Here's an example of logs for an SQL Injection attack (formatted to help you
better see the information):
[client "172.29.0.1"] Coraza: Warning. SQL Injection Attack Detected via libinjection 
	[file "/etc/caddy/coreruleset/rules/REQUEST-942-APPLICATION-ATTACK-SQLI.conf"] 
	[line "0"] 
	[id "942100"] 
	[rev ""] 
	[msg "SQL Injection Attack Detected via libinjection"] 
	[data "Matched Data: s&1 found within ARGS:_username: 1\\" OR 1 = 1"] 
	[severity "critical"] 
	[ver "OWASP_CRS/3.3.2"] 
	[maturity "0"] 
	[accuracy "0"] 
	[tag "application-multi"] [tag "language-multi"] [tag "platform-multi"] [tag "attack-sqli"] [tag "paranoia-level/1"] [tag "OWASP_CRS"] [tag "capec/1000/152/248/66"] [tag "PCI/6.5.2"] 
	[hostname ""] 
	[uri "/login"] 
	[unique_id "SBpVa0zZVcG9DiHQdXD"]

[client "172.29.0.1"] Coraza: Warning. Inbound Anomaly Score Exceeded (Total Score: 20) 
	[file "/etc/caddy/coreruleset/rules/REQUEST-949-BLOCKING-EVALUATION.conf"] 
	[line "0"] 
	[id "949110"] 
	[rev ""] 
	[msg "Inbound Anomaly Score Exceeded (Total Score: 20)"] 
	[data ""] 
	[severity "critical"] 
	[ver "OWASP_CRS/3.3.2"] 
	[maturity "0"] 
	[accuracy "0"] 
	[tag "application-multi"] 
	[tag "language-multi"] 
	[tag "platform-multi"] 
	[tag "attack-generic"] 
	[hostname ""] 
	[uri "/login"] 
	[unique_id "SBpVa0zZVcG9DiHQdXD"]

[client "172.29.0.1"] Coraza: Warning. Inbound Anomaly Score Exceeded (Total Inbound Score: 20 - SQLI=20,XSS=0,RFI=0,LFI=0,RCE=0,PHPI=0,HTTP=0,SESS=0): individual paranoia level scores: 20, 0, 0, 0 
	[file "/etc/caddy/coreruleset/rules/RESPONSE-980-CORRELATION.conf"] 
	[line "0"] 
	[id "980130"] 
	[rev ""] 
	[msg "Inbound Anomaly Score Exceeded (Total Inbound Score: 20 - SQLI=20,XSS=0,RFI=0,LFI=0,RCE=0,PHPI=0,HTTP=0,SESS=0): individual paranoia level scores: 20, 0, 0, 0"] 
	[data ""] 
	[severity "emergency"] 
	[ver "OWASP_CRS/3.3.2"] 
	[maturity "0"] 
	[accuracy "0"] 
	[tag "event-correlation"] 
	[hostname ""] 
	[uri "/login"] 
	[unique_id "SBpVa0zZVcG9DiHQdXD"]

As you can see, the last two logs state "Inbound Anomaly Score Exceeded".
These are not the logs you'll want to look at or disable.
The first log, however, does contain much more interesting information:

The message clearly describes the problem (SQL Injection Attack Detected via  libinjection).
The URL of the request is present ([uri "/login"])
The relevant data from the request is included ([data "Matched Data: s&1  found within ARGS:_username: 1\\" OR 1 = 1"])

Here, you see the problematic data comes from an argument named _username,
which contained the value 1" OR 1 = 1.


The ID of the rule is also present ([id "942100"]).

So, now you know exactly why the firewall blocked the request.
Let's see how you can prevent the issue in your project.
Solving the issue

There are three ways of resolving this type of problem:

Updating your application to prevent suspicious requests.
Editing the rule.
Disabling the rule.

Updating your application to prevent suspicious requests

If you can update your application to prevent it from sending a suspicious
request, do it.

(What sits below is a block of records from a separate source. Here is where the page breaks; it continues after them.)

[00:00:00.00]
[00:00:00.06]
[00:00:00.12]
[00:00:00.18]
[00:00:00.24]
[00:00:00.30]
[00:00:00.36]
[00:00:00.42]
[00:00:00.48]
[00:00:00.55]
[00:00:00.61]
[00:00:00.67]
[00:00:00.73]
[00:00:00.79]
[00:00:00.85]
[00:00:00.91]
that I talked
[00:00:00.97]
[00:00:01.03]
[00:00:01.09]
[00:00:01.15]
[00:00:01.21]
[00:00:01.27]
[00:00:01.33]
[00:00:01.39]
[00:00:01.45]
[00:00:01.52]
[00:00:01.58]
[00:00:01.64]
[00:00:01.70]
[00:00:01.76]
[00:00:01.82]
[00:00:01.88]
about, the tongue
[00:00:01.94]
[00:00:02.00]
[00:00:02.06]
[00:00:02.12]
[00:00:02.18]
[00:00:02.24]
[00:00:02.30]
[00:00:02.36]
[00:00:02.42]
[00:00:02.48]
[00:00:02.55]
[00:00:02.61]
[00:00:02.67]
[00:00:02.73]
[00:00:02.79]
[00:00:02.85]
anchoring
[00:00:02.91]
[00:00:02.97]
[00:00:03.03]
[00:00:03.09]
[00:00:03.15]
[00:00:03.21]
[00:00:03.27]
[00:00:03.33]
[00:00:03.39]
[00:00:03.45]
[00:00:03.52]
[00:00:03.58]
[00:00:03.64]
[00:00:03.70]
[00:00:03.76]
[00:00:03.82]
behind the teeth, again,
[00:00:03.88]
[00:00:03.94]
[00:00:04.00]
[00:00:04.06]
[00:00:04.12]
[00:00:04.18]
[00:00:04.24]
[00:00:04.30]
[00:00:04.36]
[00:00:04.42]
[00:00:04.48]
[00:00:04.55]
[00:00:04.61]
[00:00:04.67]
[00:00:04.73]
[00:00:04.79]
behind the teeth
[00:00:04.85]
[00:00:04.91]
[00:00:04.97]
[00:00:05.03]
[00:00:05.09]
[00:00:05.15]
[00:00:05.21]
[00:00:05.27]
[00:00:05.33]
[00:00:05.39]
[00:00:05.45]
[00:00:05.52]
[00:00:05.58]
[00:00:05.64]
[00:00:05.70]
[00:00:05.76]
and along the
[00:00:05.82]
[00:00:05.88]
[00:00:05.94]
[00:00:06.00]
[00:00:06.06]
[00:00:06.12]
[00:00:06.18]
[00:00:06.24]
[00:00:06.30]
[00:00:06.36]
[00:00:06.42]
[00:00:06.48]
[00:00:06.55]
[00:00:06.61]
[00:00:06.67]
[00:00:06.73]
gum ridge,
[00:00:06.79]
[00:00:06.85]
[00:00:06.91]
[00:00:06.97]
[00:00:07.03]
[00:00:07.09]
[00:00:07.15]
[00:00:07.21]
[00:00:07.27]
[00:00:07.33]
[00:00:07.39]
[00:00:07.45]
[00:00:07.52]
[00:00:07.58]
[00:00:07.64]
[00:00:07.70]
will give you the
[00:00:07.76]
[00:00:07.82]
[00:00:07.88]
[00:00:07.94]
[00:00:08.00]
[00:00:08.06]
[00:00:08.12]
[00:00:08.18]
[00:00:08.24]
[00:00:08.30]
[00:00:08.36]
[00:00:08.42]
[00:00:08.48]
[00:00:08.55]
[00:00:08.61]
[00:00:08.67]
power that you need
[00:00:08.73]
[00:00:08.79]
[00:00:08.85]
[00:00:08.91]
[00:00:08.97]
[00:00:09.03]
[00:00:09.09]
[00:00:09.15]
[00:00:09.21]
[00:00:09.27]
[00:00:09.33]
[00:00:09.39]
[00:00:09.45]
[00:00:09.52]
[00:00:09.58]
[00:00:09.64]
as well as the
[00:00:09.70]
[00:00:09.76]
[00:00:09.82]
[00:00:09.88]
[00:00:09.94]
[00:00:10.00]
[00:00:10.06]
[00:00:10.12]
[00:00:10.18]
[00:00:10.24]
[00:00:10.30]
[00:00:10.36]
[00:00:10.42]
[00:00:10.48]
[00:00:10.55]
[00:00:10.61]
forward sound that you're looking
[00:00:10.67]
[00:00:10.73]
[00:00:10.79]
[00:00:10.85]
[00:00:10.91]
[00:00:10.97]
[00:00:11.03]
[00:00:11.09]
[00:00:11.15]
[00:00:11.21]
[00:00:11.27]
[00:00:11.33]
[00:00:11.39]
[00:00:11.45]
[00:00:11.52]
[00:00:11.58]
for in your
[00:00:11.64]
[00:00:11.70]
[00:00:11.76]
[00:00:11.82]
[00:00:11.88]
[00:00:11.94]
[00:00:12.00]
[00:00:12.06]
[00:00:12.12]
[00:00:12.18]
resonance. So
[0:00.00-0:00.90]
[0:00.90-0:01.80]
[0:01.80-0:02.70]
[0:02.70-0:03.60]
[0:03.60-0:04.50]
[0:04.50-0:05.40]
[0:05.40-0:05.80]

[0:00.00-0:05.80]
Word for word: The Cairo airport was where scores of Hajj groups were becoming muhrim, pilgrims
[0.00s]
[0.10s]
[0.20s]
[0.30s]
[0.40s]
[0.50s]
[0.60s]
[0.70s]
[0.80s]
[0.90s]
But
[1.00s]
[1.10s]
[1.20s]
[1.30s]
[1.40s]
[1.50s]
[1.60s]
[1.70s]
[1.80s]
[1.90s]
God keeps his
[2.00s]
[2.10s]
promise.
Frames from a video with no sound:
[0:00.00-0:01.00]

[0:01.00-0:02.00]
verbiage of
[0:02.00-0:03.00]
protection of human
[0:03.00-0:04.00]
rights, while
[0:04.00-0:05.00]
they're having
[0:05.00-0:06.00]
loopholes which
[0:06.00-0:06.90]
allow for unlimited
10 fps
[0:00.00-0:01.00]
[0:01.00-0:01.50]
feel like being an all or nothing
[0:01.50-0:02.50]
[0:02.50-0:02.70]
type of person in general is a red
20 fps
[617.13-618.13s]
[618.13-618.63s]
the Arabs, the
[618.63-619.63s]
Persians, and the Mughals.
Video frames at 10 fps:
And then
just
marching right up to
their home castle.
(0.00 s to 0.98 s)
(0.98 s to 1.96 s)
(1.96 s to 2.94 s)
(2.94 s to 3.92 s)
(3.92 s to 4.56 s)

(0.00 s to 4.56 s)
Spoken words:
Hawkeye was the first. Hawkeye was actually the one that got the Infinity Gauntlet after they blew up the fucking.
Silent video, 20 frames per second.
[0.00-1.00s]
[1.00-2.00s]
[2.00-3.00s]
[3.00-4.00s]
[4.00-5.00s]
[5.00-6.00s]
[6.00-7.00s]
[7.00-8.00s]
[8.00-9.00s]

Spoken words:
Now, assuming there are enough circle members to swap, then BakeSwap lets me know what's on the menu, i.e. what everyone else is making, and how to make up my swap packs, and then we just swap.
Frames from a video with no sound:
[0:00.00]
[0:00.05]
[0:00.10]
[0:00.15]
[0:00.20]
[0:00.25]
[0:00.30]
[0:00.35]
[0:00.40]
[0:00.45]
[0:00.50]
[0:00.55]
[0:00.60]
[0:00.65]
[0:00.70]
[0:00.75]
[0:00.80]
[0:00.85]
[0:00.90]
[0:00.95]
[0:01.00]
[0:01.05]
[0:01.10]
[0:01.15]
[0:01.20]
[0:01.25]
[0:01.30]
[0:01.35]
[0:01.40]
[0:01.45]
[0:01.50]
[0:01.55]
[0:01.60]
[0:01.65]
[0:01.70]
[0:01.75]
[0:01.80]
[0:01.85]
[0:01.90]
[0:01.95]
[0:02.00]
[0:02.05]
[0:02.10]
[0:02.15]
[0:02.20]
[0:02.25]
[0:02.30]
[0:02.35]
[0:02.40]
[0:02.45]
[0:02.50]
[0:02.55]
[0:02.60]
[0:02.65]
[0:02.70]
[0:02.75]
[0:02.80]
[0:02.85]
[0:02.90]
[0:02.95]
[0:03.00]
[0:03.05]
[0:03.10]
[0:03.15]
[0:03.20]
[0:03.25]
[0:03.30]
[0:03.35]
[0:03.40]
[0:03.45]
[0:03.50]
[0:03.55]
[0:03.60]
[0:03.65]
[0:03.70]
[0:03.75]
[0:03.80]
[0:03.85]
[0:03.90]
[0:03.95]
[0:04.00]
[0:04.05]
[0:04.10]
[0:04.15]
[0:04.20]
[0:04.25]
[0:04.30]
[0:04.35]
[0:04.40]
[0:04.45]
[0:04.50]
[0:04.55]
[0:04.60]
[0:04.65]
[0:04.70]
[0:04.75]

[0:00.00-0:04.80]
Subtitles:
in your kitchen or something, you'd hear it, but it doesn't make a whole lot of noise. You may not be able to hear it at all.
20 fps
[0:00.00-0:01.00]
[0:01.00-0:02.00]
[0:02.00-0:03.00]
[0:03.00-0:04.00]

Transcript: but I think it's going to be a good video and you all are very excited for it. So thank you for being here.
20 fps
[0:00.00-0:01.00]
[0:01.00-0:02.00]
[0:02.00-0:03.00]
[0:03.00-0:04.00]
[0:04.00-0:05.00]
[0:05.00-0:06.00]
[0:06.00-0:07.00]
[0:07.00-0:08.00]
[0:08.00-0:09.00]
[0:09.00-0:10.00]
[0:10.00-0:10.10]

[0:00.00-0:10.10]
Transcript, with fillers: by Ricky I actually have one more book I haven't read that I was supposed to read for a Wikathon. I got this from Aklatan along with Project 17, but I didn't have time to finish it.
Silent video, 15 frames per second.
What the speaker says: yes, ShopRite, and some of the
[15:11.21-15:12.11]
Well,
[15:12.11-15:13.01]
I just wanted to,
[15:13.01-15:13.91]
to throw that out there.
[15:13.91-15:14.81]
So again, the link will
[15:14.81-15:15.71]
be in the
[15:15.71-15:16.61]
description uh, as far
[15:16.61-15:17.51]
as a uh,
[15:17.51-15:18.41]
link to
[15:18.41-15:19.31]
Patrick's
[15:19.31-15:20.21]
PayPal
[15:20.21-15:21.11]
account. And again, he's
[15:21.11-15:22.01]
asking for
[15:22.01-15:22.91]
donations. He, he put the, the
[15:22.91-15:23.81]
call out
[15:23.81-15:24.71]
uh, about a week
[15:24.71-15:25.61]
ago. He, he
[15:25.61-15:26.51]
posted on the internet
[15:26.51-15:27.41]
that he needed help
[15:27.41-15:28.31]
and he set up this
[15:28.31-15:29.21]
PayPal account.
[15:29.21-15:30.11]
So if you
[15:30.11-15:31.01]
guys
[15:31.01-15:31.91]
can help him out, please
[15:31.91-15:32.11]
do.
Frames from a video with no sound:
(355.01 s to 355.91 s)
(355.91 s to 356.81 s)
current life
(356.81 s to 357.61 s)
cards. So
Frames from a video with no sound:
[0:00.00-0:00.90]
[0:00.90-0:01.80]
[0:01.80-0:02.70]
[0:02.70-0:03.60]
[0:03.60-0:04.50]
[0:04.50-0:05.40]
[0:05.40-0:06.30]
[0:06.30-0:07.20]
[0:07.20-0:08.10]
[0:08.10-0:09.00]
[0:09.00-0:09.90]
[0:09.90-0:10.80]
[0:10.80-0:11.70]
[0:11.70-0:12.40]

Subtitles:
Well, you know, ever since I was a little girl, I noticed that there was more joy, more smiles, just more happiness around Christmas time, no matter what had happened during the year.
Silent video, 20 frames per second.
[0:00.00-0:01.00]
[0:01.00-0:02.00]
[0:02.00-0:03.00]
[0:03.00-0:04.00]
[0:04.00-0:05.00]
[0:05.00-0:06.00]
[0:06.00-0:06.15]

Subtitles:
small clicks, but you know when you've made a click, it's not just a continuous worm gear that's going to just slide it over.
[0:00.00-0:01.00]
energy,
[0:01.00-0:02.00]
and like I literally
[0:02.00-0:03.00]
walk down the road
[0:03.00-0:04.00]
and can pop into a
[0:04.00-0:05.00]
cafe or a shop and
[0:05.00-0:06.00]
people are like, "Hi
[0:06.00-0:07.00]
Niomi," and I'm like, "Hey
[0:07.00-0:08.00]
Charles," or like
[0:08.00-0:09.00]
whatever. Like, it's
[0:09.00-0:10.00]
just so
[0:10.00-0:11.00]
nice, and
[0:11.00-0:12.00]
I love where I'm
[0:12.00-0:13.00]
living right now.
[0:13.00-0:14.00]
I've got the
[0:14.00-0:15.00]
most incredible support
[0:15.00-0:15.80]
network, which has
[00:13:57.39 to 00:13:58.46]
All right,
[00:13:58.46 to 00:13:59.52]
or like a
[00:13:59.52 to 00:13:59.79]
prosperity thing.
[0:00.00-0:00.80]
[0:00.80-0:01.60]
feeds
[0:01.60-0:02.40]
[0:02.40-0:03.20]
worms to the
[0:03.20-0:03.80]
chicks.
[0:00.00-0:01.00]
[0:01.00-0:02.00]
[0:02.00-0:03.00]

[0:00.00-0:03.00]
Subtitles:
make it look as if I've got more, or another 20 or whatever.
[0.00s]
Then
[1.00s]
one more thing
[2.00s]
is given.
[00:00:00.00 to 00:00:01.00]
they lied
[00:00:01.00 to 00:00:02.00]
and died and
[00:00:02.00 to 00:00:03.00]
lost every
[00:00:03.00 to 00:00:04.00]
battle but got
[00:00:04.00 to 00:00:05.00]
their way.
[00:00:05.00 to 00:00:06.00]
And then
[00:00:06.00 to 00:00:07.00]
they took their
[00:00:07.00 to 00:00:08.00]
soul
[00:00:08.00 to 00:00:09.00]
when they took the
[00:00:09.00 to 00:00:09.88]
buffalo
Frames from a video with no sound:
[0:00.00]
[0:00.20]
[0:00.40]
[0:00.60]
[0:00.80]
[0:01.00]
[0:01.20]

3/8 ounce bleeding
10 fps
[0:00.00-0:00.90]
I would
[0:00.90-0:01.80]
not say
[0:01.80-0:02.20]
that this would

This is the best way to prevent the issue, as it does not
compromise your system's security, and is usually less complicated than
editing the rule to account for your exceptions.
Editing the rule

If preventing the suspicious request isn't feasible, editing the rule to add
and exception is your next best option.
Disabling the rule

Finally, if there's nothing to be done with more sensible solutions, disabling
the rule entirely is always a possibility. However, this should be your last
resort, as each rule you disable creates a vulnerability in your system.